> _DIRECTIONS_:
Below are records; reproduce exactly the lines from the first through the one containing "[0:02.01-0:03.01]".
── DATA PROVIDED
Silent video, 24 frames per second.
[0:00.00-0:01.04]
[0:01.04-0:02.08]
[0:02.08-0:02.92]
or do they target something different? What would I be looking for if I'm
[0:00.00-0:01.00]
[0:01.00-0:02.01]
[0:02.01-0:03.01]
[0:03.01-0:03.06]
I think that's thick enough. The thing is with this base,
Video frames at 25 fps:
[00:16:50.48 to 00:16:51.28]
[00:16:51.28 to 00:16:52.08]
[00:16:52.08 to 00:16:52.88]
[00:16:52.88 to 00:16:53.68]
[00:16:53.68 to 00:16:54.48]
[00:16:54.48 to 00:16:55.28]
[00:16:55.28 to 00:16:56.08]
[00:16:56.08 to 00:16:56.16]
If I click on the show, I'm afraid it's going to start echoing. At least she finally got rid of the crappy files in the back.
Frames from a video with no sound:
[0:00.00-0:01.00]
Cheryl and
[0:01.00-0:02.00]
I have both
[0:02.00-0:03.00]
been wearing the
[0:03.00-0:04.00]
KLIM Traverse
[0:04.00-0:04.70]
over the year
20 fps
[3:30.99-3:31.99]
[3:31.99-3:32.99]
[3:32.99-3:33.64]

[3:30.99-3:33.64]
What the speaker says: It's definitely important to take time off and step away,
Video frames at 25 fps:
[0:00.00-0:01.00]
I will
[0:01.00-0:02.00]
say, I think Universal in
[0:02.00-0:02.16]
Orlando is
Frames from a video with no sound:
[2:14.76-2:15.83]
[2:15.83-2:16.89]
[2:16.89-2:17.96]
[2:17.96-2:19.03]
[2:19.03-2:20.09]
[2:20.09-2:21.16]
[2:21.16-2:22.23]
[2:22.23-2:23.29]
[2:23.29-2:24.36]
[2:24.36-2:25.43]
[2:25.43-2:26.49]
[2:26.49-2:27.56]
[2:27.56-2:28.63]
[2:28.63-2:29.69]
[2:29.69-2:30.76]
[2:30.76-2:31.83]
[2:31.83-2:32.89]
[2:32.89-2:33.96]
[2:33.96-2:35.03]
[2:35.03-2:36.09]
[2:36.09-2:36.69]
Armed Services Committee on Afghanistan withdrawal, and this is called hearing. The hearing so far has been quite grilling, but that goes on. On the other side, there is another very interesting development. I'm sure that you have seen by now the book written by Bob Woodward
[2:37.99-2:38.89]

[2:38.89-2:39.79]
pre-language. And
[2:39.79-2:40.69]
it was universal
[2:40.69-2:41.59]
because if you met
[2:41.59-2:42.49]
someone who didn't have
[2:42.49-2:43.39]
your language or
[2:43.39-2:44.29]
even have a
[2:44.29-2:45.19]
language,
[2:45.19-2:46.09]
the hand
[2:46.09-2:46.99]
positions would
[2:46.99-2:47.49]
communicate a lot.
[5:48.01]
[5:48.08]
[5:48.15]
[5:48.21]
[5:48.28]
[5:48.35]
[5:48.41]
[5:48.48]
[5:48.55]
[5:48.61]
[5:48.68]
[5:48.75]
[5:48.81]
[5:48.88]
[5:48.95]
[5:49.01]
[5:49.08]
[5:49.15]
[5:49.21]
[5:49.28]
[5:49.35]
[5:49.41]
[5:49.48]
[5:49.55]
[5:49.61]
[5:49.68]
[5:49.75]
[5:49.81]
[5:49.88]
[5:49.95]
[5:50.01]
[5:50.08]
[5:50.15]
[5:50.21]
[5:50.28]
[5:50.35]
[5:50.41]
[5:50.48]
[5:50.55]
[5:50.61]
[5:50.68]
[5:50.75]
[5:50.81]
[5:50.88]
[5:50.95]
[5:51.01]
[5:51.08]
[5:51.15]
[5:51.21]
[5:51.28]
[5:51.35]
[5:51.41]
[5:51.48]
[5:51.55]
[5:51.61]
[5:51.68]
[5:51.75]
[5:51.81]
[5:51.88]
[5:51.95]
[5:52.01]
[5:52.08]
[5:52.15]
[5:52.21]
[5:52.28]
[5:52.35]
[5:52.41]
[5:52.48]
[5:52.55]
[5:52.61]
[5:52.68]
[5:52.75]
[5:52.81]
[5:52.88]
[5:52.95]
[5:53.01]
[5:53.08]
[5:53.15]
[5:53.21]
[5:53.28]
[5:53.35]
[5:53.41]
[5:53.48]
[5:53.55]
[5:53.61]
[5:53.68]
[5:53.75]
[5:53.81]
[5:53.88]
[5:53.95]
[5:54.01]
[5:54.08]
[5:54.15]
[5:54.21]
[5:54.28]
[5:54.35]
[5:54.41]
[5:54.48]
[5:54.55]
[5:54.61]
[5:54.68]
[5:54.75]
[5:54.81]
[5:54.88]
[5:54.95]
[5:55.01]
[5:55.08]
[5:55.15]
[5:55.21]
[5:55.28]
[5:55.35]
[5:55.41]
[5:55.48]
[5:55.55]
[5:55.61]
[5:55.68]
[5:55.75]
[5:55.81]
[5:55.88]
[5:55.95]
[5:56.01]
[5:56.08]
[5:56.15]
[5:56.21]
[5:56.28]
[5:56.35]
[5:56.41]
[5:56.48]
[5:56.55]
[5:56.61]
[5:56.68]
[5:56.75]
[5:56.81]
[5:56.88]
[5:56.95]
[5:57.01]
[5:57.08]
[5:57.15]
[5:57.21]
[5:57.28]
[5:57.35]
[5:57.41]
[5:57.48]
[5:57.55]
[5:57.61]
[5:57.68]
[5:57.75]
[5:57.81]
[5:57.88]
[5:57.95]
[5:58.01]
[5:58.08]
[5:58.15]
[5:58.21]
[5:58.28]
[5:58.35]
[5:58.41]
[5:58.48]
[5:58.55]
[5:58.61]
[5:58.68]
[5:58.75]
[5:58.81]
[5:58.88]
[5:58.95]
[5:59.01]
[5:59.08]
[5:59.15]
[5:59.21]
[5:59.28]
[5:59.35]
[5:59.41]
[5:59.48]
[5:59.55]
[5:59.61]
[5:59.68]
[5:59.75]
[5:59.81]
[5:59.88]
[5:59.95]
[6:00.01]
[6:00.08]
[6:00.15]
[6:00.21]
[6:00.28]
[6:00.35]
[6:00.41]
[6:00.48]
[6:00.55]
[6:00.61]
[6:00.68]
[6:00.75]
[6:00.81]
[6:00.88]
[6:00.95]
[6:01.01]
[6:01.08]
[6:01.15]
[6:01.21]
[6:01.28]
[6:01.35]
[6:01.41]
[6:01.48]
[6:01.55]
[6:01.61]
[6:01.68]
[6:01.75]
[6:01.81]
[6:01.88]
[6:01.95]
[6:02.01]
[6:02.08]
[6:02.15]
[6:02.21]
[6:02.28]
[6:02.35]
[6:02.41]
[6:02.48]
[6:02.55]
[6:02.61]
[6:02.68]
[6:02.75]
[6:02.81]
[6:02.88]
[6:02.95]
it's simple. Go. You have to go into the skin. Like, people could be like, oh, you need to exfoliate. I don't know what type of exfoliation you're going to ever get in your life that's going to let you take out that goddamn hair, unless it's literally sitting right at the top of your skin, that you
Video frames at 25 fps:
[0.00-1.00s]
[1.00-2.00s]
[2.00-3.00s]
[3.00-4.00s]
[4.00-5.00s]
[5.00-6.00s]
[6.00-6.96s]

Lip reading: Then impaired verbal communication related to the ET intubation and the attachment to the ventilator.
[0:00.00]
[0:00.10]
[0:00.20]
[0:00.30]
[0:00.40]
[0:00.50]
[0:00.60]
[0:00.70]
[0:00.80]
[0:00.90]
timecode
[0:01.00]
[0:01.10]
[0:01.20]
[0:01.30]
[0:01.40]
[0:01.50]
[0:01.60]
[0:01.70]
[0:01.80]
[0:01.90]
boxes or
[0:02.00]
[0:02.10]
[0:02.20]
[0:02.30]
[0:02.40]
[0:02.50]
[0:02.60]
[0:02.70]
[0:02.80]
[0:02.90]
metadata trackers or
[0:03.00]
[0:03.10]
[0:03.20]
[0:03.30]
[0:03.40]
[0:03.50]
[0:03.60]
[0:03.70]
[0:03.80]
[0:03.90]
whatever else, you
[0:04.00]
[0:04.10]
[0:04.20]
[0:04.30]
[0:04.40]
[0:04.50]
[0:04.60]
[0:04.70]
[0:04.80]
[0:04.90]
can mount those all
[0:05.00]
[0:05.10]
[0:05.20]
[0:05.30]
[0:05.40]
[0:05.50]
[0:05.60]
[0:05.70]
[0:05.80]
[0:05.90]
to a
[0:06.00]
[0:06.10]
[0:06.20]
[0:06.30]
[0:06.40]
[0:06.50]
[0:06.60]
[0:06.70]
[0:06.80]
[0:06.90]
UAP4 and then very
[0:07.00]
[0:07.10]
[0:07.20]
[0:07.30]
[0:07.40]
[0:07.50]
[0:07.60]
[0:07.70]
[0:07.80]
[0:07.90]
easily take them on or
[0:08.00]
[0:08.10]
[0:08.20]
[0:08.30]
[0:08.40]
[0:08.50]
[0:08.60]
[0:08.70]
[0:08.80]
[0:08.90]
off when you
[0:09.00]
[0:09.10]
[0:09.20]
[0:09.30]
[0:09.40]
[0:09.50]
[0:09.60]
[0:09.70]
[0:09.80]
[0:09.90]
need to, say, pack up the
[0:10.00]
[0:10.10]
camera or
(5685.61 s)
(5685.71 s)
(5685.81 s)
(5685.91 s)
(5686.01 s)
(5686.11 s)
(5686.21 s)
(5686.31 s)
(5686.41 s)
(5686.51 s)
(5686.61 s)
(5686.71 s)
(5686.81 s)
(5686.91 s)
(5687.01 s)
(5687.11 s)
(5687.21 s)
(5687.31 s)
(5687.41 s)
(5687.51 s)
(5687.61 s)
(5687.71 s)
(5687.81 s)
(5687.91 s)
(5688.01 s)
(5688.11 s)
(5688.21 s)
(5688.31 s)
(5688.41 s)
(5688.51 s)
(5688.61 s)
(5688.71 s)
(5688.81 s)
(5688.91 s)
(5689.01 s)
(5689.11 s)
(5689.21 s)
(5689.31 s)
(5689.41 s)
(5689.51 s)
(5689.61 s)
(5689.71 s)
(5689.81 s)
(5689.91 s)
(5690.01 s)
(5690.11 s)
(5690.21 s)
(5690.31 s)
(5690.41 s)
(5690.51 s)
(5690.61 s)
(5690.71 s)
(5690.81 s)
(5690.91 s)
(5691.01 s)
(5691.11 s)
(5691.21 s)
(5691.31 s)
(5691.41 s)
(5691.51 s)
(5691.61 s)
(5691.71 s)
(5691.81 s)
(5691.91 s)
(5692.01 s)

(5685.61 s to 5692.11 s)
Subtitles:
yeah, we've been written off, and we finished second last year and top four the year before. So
────
> _SOLUTION_:
Silent video, 24 frames per second.
[0:00.00-0:01.04]
[0:01.04-0:02.08]
[0:02.08-0:02.92]
or do they target something different? What would I be looking for if I'm
[0:00.00-0:01.00]
[0:01.00-0:02.01]
[0:02.01-0:03.01]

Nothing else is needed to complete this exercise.